See also: There's a wealth of information on debugging Chromium, much of which also applies to Electron, on the Chromium developers site: Debugging Chromium on Windows.
Depurar uma compilação de Electron: A maneira mais fácil é normalmente construí-lo você mesmo, usando as ferramentas e os pré-requisitos listados na construir instruções para Windows. While you can attach to and debug Electron as you can download it directly, you will find that it is heavily optimized, making debugging substantially more difficult: The debugger will not be able to show you the content of all variables and the execution path can seem strange because of inlining, tail calls, and other compiler optimizations.
Visual Studio com ferramentas C++: As edições de comunidade livre de Visual Studio de 2013 e Visual Studio 2015, ambos trabalham. Once installed, configure Visual Studio to use Electron's Symbol server. Permitirá que o Visual Studio obtenha uma melhor compreensão do que acontece dentro de Electron, tornando mais fácil para apresentar as variáveis num formato legível.
ProcMon: The free SysInternals tool allows you to inspect a processes parameters, file handles, and registry operations.

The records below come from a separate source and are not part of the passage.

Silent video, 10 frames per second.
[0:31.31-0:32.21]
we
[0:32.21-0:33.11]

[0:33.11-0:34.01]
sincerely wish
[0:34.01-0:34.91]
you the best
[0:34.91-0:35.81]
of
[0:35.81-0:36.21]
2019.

Anexar e depurar o Electron
Para iniciar uma sessão de depuração, abrá CMD/PowerShell e execute a sua compilação para depuração do Electron, usando o aplicativo para abrir como um parâmetro.

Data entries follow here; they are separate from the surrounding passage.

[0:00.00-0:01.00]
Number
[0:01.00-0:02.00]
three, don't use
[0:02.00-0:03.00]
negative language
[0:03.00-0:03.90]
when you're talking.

$ ./out/Testing/electron.exe ~/my-electron-app/
Definir pontos de interrupção
Em seguida, abra o Visual Studio. Electron is not built with Visual Studio and hence does not contain a project file - you can however open up the source code files "As File", meaning that Visual Studio will open them up by themselves. You can still set breakpoints - Visual Studio will automatically figure out that the source code matches the code running in the attached process and break accordingly.

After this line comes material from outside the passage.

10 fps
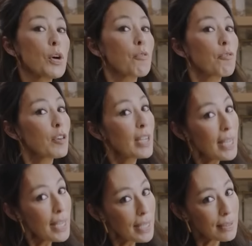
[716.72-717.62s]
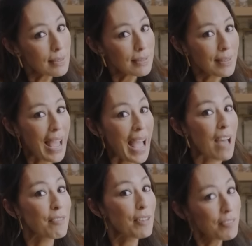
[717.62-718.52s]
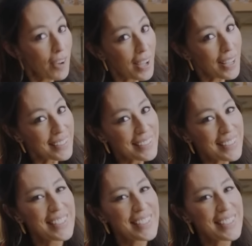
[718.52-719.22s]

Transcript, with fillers: It had become a full-fledged lifestyle brand,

Relevant code files can be found in
You can attach the Visual Studio debugger to a running process on a local or remote computer. After the process is running, click Debug / Attach to Process (or press
CTRL+ALT+P) to open the "Attach to Process" dialog box. You can use this capability to debug apps that are running on a local or remote computer, debug multiple processes simultaneously.
If Electron is running under a different user account, select the
Show processes from all users check box. Notice that depending on how many BrowserWindows your app opened, you will see multiple processes. A typical one-window app will result in Visual Studio presenting you with two
Electron.exe entries - one for the main process and one for the renderer process. Since the list only gives you names, there's currently no reliable way of figuring out which is which.
Which Process Should I Attach to?
You can be attached to multiple programs when you are debugging, but only one program is active in the debugger at any time. You can set the active program in the
Debug Location toolbar or the
Using ProcMon to Observe a Process
While Visual Studio is fantastic for inspecting specific code paths, ProcMon's strength is really in observing everything your application is doing with the operating system - it captures File, Registry, Network, Process, and Profiling details of processes. It attempts to log all events occurring and can be quite overwhelming, but if you seek to understand what and how your application is doing to the operating system, it can be a valuable resource.
For an introduction to ProcMon's basic and advanced debugging features, go check out this video tutorial provided by Microsoft.